(Collected data)
----------------
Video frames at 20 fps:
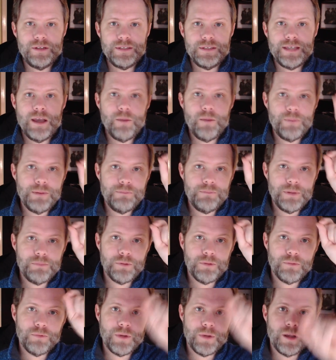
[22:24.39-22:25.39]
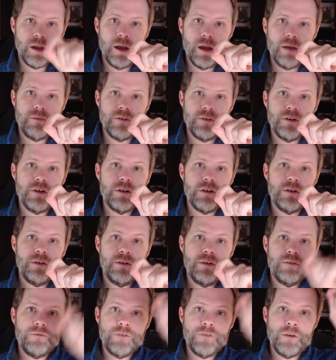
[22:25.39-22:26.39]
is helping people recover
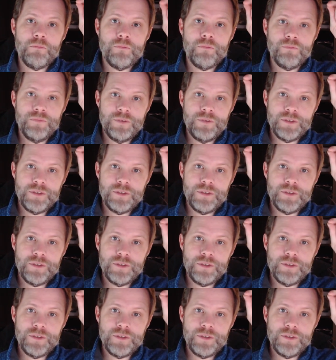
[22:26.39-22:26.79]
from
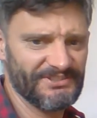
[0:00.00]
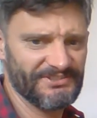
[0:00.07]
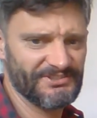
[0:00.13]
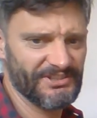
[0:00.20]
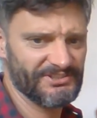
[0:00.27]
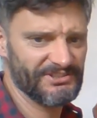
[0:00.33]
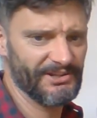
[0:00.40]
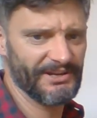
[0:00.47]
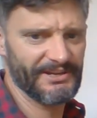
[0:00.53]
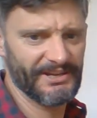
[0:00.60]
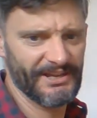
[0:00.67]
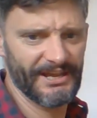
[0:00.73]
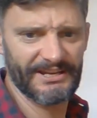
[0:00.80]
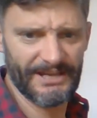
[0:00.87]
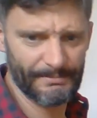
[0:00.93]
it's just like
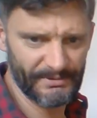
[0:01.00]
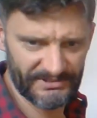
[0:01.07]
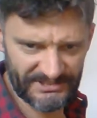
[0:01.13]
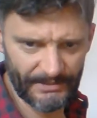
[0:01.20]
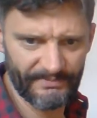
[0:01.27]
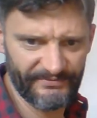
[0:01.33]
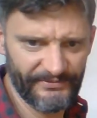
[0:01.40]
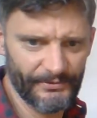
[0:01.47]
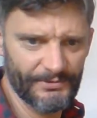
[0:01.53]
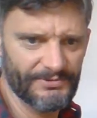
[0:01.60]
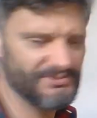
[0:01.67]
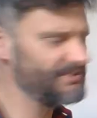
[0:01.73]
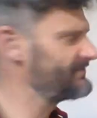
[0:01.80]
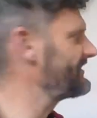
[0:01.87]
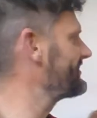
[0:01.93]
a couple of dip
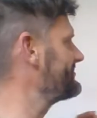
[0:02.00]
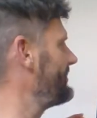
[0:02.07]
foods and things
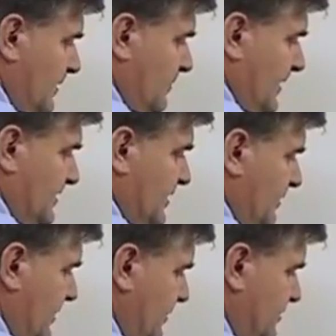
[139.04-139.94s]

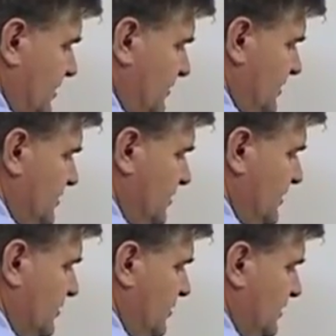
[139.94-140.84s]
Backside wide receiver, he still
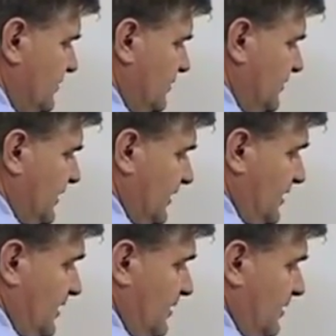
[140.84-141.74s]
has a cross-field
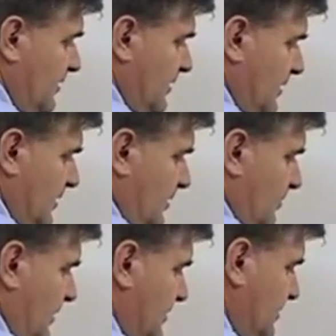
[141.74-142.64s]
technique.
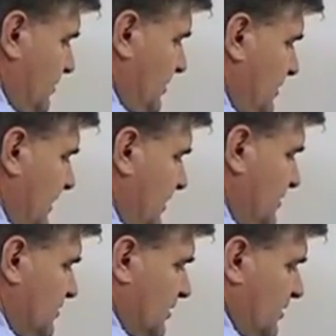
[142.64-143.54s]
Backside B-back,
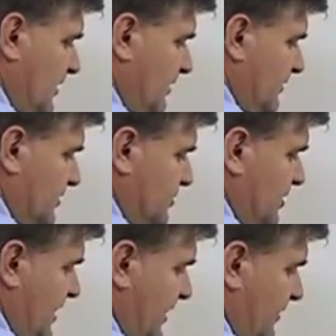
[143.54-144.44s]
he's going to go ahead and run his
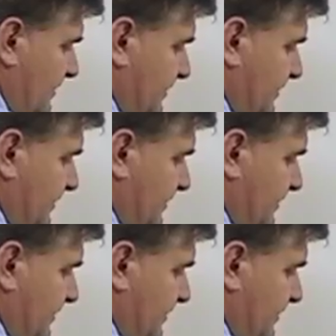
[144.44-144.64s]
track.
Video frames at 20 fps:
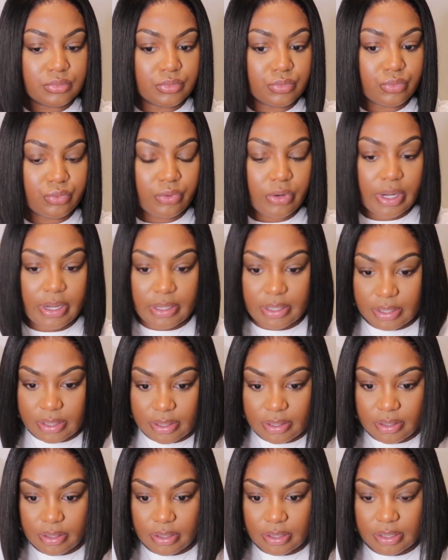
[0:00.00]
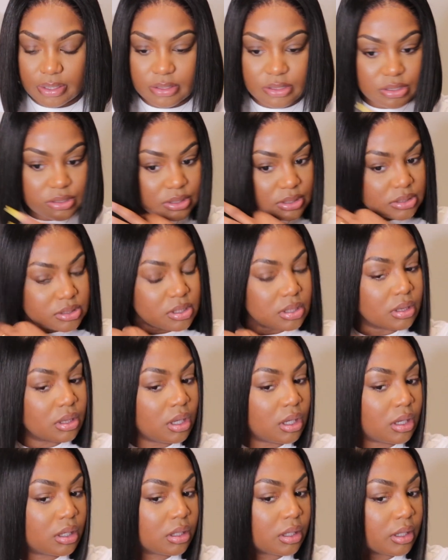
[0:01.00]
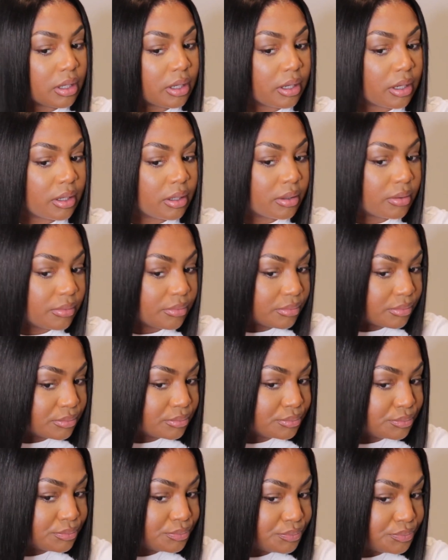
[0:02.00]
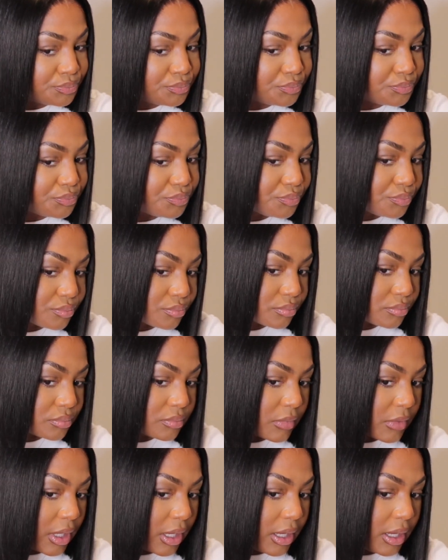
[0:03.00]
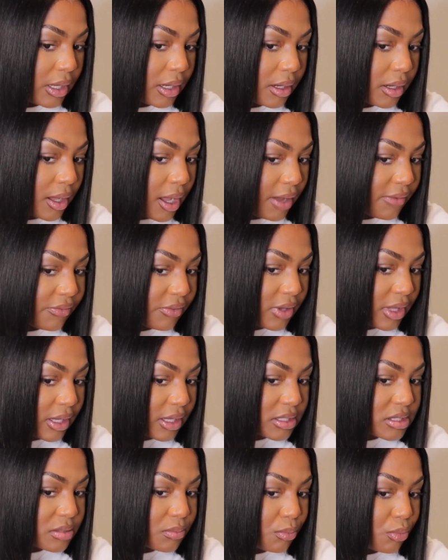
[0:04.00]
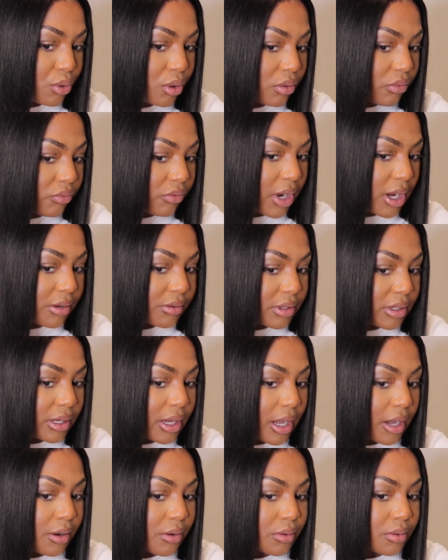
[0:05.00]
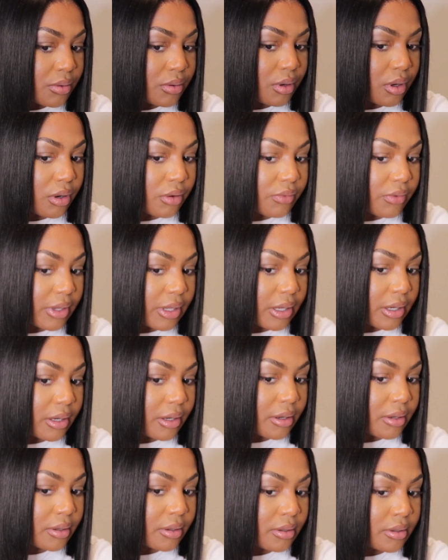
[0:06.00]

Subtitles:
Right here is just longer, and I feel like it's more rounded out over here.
----------------
## ACTION ITEM
Omit the pictures; set down each record exactly.

## ANSWER BOX
Video frames at 20 fps:
[22:24.39-22:25.39]
[22:25.39-22:26.39]
is helping people recover
[22:26.39-22:26.79]
from
[0:00.00]
[0:00.07]
[0:00.13]
[0:00.20]
[0:00.27]
[0:00.33]
[0:00.40]
[0:00.47]
[0:00.53]
[0:00.60]
[0:00.67]
[0:00.73]
[0:00.80]
[0:00.87]
[0:00.93]
it's just like
[0:01.00]
[0:01.07]
[0:01.13]
[0:01.20]
[0:01.27]
[0:01.33]
[0:01.40]
[0:01.47]
[0:01.53]
[0:01.60]
[0:01.67]
[0:01.73]
[0:01.80]
[0:01.87]
[0:01.93]
a couple of dip
[0:02.00]
[0:02.07]
foods and things
[139.04-139.94s]

[139.94-140.84s]
Backside wide receiver, he still
[140.84-141.74s]
has a cross-field
[141.74-142.64s]
technique.
[142.64-143.54s]
Backside B-back,
[143.54-144.44s]
he's going to go ahead and run his
[144.44-144.64s]
track.
Video frames at 20 fps:
[0:00.00]
[0:01.00]
[0:02.00]
[0:03.00]
[0:04.00]
[0:05.00]
[0:06.00]

Subtitles:
Right here is just longer, and I feel like it's more rounded out over here.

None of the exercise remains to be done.